[Records from a collection]
--*--

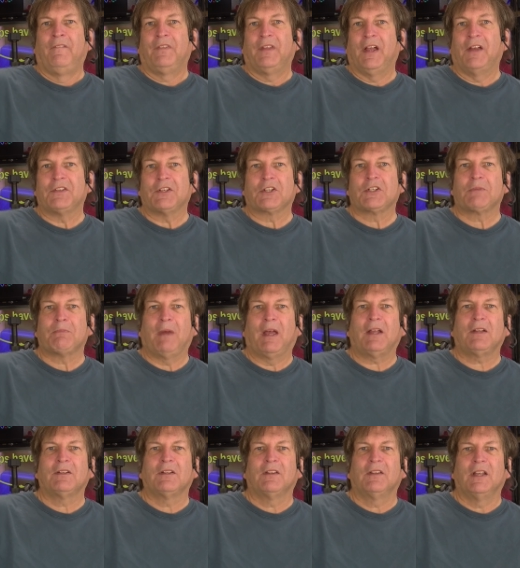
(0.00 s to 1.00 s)
As
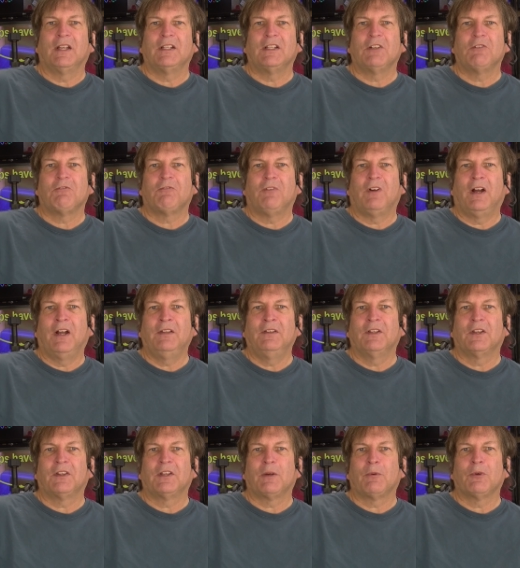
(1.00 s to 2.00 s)
expected, they did find
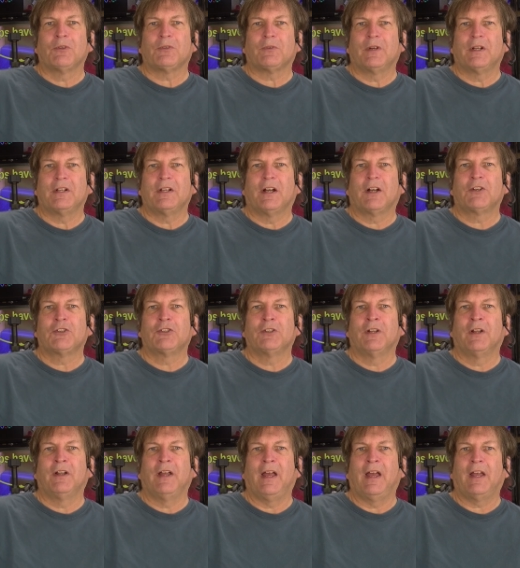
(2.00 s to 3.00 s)
that there was a reduction
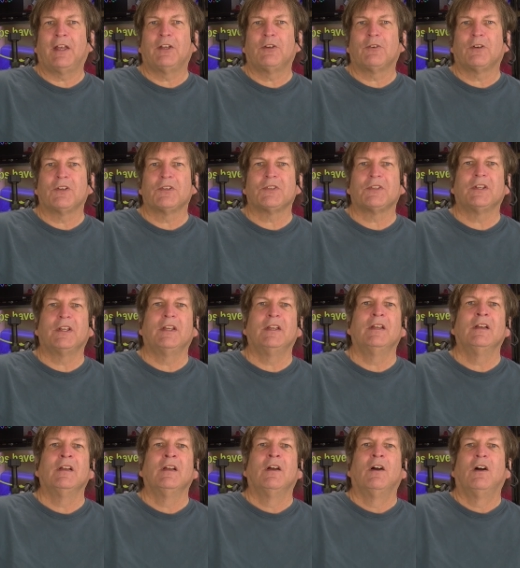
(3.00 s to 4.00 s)
in
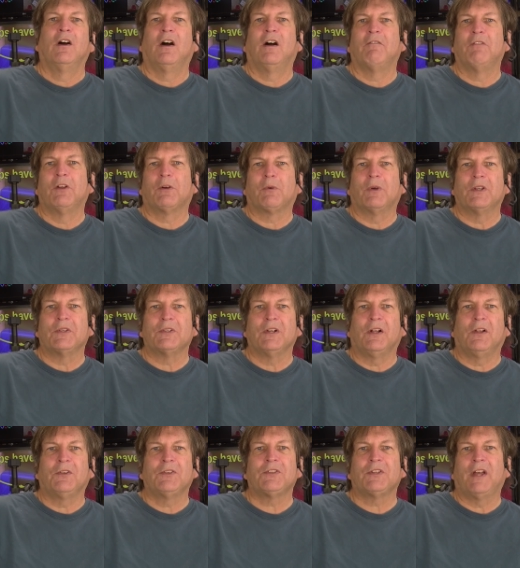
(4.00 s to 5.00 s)
accuracy of the
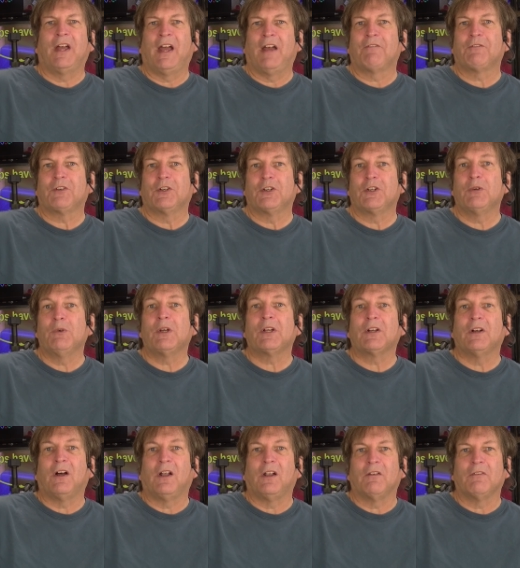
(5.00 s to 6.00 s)
results after
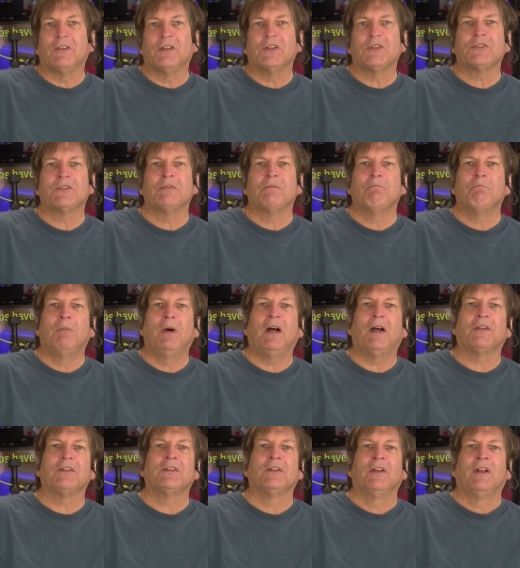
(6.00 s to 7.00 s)
doing all of this,
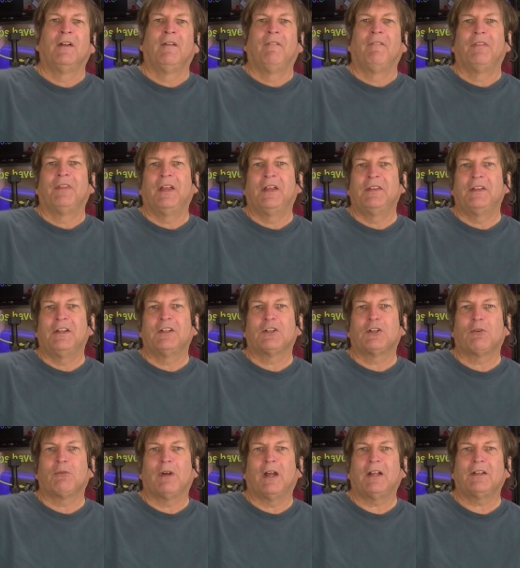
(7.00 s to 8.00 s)
but they then
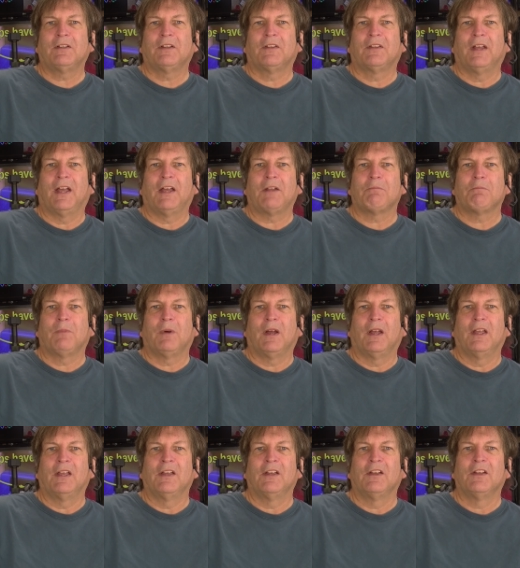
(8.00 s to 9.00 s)
corrected that
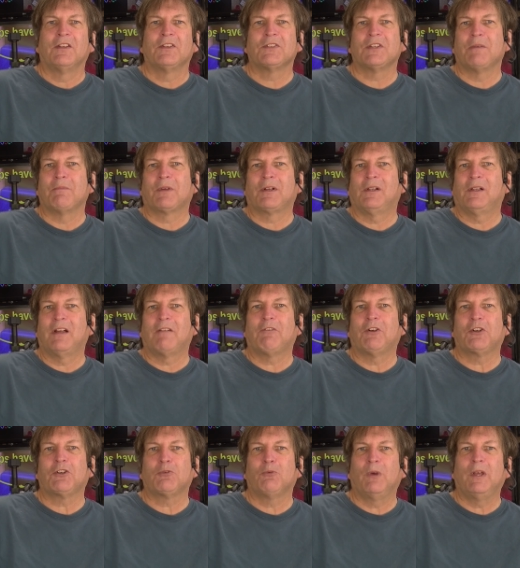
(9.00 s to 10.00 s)
by some
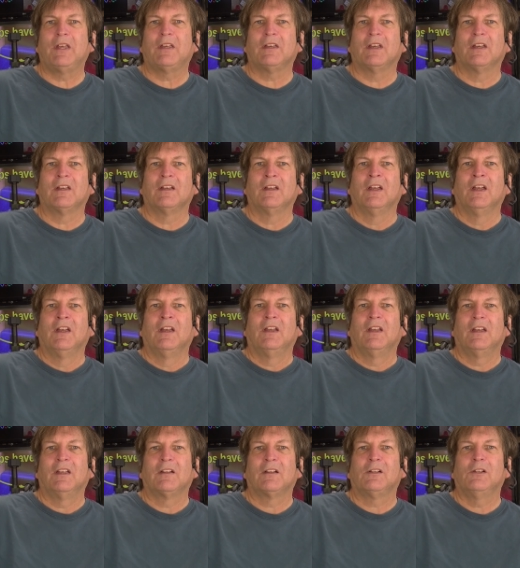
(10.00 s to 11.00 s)
clever tweaking,
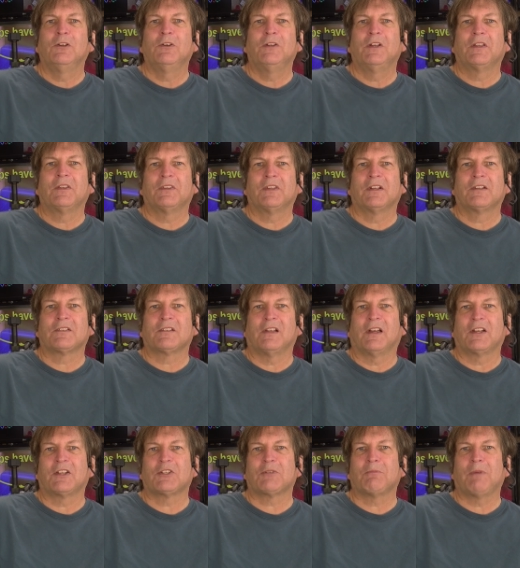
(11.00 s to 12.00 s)
including things
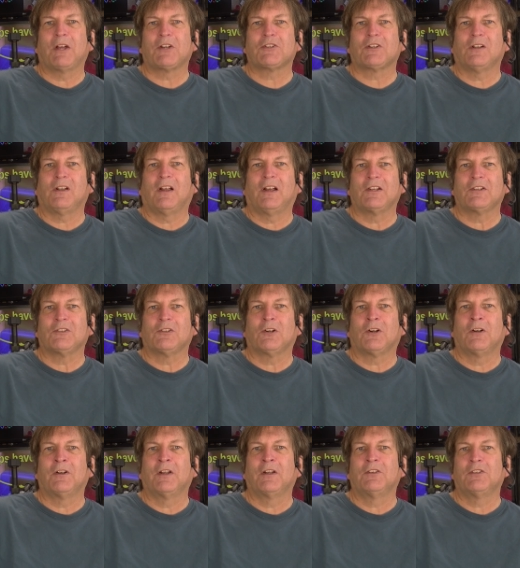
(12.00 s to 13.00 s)
like specialized
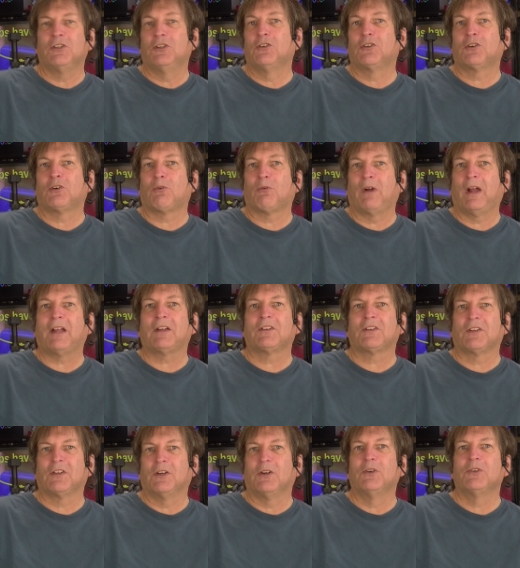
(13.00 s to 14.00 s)
learning to
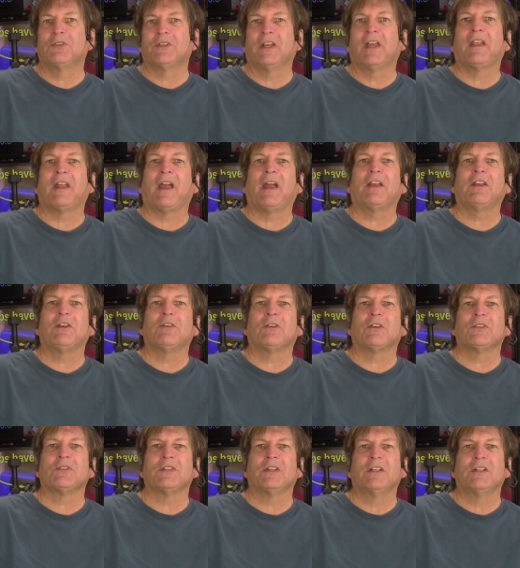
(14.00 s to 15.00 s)
correct those
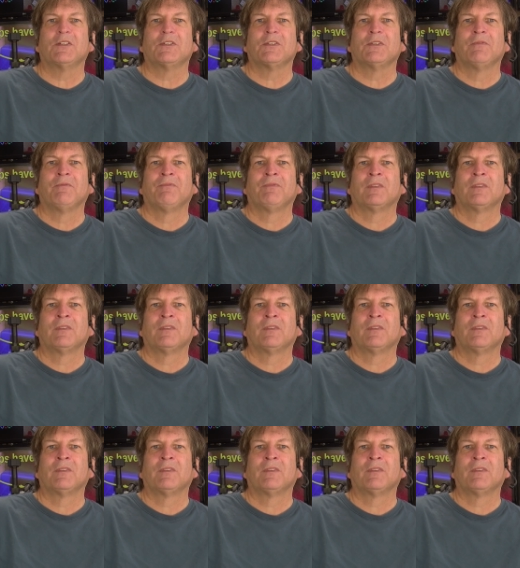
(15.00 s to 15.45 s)
inaccuracies.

--*--

▶ _Assignment_
Write the entries out again word for word. Omit all pictures from them.

▶ _Solution to this exercise_
(0.00 s to 1.00 s)
As
(1.00 s to 2.00 s)
expected, they did find
(2.00 s to 3.00 s)
that there was a reduction
(3.00 s to 4.00 s)
in
(4.00 s to 5.00 s)
accuracy of the
(5.00 s to 6.00 s)
results after
(6.00 s to 7.00 s)
doing all of this,
(7.00 s to 8.00 s)
but they then
(8.00 s to 9.00 s)
corrected that
(9.00 s to 10.00 s)
by some
(10.00 s to 11.00 s)
clever tweaking,
(11.00 s to 12.00 s)
including things
(12.00 s to 13.00 s)
like specialized
(13.00 s to 14.00 s)
learning to
(14.00 s to 15.00 s)
correct those
(15.00 s to 15.45 s)
inaccuracies.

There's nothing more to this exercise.